My garden is already divided in sectors or large beds, since all of it is a total mess, I decided the best thing to do was to conquer it – sector by sector – and win my garden back again. Starting with the passageways.
It’s a path I have to take at least once a day, normally on evenings, to take the kitchen waste to the compost leap, for example. It’s a simple path and it’s ‘floored’ with gravel, which glows a little, so most of the times I don’t even bring a torch with me and venture out in the gloom. You might not believe it, but several times I’ve been attacked by rose branches in the dark. I felt my trousers torn, my wrists and hands brushed with thorns; sometimes they even knock my hat off.
You may recognize the same vantage point of some nice pictures shown on my previous post, the one with all those lush roses in bloom. Here you can see them – at their worst!

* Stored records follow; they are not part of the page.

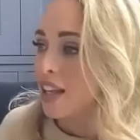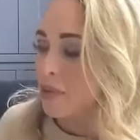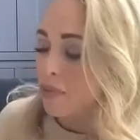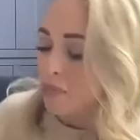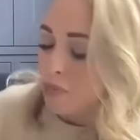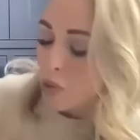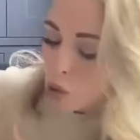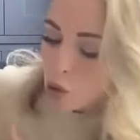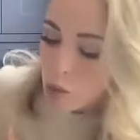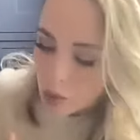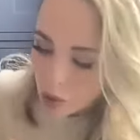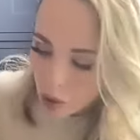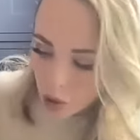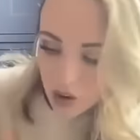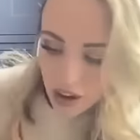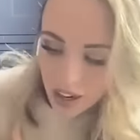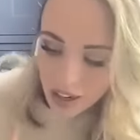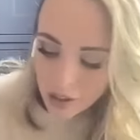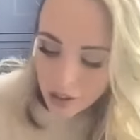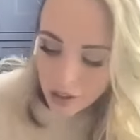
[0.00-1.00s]
boob, all
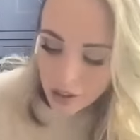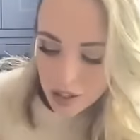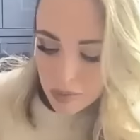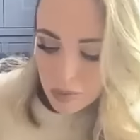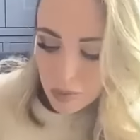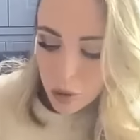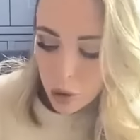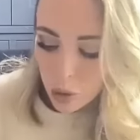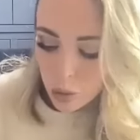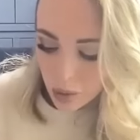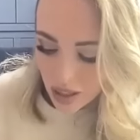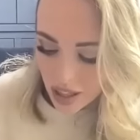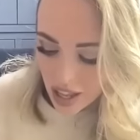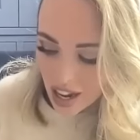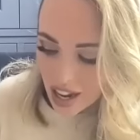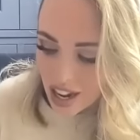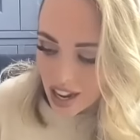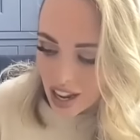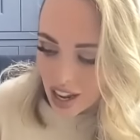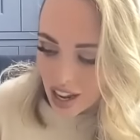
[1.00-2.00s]
right, it was boob, and then
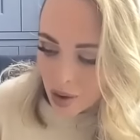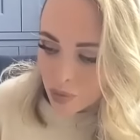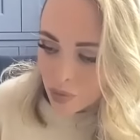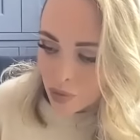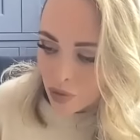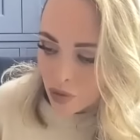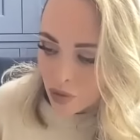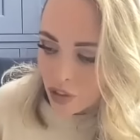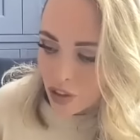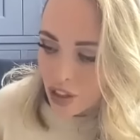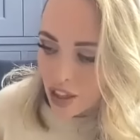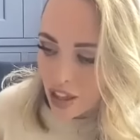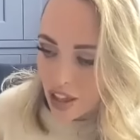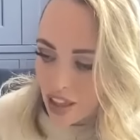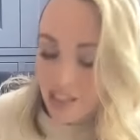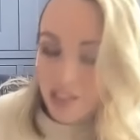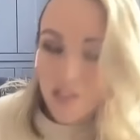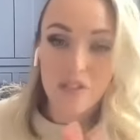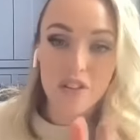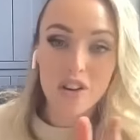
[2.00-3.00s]
for the and then
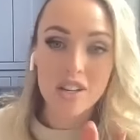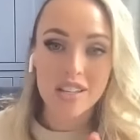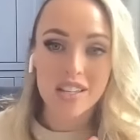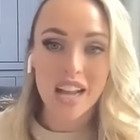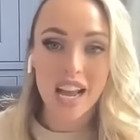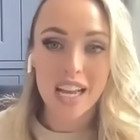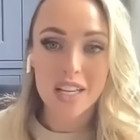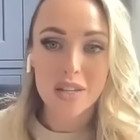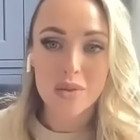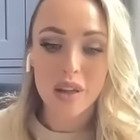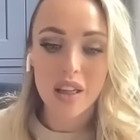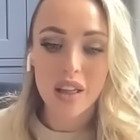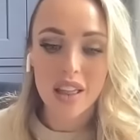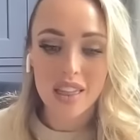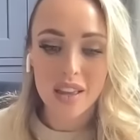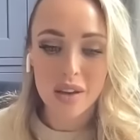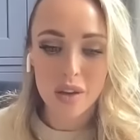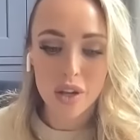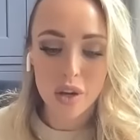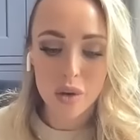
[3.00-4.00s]
the first night as well, I
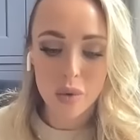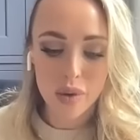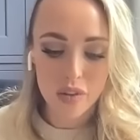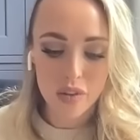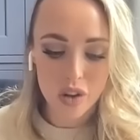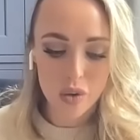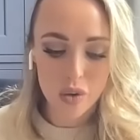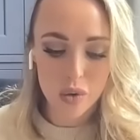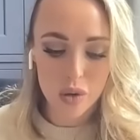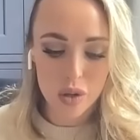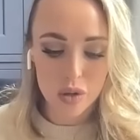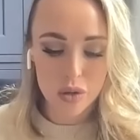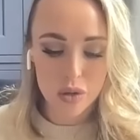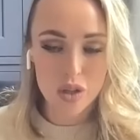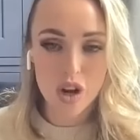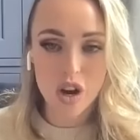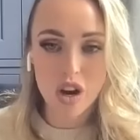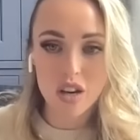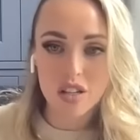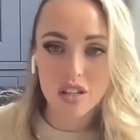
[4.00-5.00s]
think you know we've got one of those
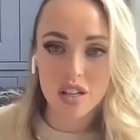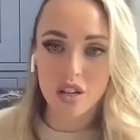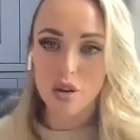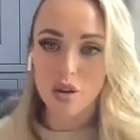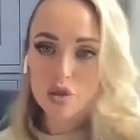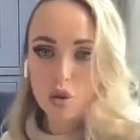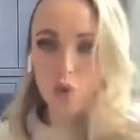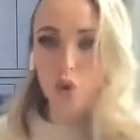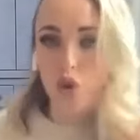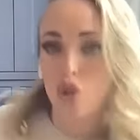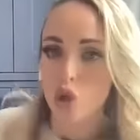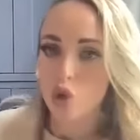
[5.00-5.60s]
cots that goes, whoosh,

I took a class of rose pruning in Trieste a few weeks ago. The trainer was Maurizio Usai, an important garden designer in Italy; he’s a gardener and knows everything about roses. The course was very interesting, I knew most of the theory about pruning but actually never tried it on a plant. It gave me the self-confidence to start pruning.
It’s been sunny and rather warm outside, although all the mornings we still have frost. But it’s actually the seasonal standard. I took my leather gloves, my secateurs and some rope, an extra-large amount of energy and time was needed as well but the result fully satisfied my expectations.

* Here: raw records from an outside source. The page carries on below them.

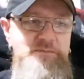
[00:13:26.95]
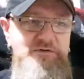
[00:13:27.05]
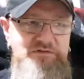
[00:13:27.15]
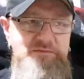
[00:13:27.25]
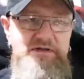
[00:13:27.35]

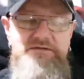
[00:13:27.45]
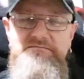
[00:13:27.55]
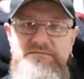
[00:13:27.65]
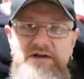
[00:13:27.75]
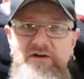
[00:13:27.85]
But to me,
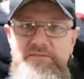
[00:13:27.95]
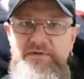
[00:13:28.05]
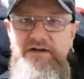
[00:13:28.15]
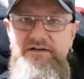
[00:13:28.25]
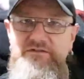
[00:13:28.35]

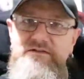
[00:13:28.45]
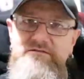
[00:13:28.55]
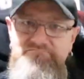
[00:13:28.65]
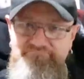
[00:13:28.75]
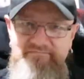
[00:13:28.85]
IPAs,
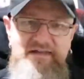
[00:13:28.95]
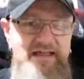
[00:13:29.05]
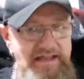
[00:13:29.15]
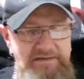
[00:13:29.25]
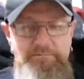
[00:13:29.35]

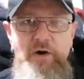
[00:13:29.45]
in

The crabapple bed is a rather large island between the grass garden and the rose garden. It includes obviously three young, but rather large, crabapple trees indeed (malus ‘Red Sentinel’) and a smaller purple-leaved one (malus ‘Coccinella’), a couple of tall miscanthus, a few other medium sized grass clumps, some perennials and roses. Roses here have been planted rather close to each other, because I wanted the effect of a large cushion of them and because actually I didn’t expect them to grow so fast and so big…
I have pruned the roses like I’ve never done before (of course, because I had never actually pruned them before!), starting with the dead canes, then the old canes and then shortening the big strong new branches to an imaginary shape level. I might have chopped more, maybe, but I didn’t feel that confident yet; let’s see how they react to this pruning and then I’ll have more confidence about how to proceed next year. Pruning roses is rather easy if you learn how to observe the rose’s growth: the plant suggests itself how to proceed.

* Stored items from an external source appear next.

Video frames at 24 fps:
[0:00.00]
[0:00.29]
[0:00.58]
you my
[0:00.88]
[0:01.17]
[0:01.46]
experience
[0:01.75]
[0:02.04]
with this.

To give you an example, Adam Messerich is a bourbon rose that sends exuberant branches straight up to the sky. If you leave it that way you will see some flowers on the top of those branches… and not much else. After cleaning the plant from dead, weak and old branches, I took the young canes and tied them to a reversed ‘U’ I obtained from a willow branch. The result is a shorter plant with waving branches that will, hopefully, pruduce new branches from every bud and new blooms from every one of those new branches. I’ve been told not to peg down for more than a couple of years on any rose because it’s supposed to weaken the plant (but this is not really an issue with some plants, is it?).
Rudy and the cats liked the job I did and reckon it could become a nice pergola for them in the summer. Somehow I share the same feelings as my pets.
At the far corner of the crabapple bed there is the compost leap. As such, the path that leads there makes an ‘S’ with the crabapple bed on the right (sector won: Alberto-1, garden-0), and two large rose beds on the left. The first one was really bothering me. Last Spring it looked really good, although already a little messy and out of control – but at least bursting with blooms.
There are various roses here, mainly shrubs (there are Ombree Parfaite, the dark purple gallica I have posted lately) that lies all around a power pole on which a beautiful Zephirine Drouhin on one side, and a young, but exuberant Bobbie James on the other, climb and cover it up.
There is still a lot of work to do – but I guess the hardest part is the kick-start, then I will become more confident – plant after plant – and bed after bed. Now I have a big rose to train on the walnut tree… See you soon!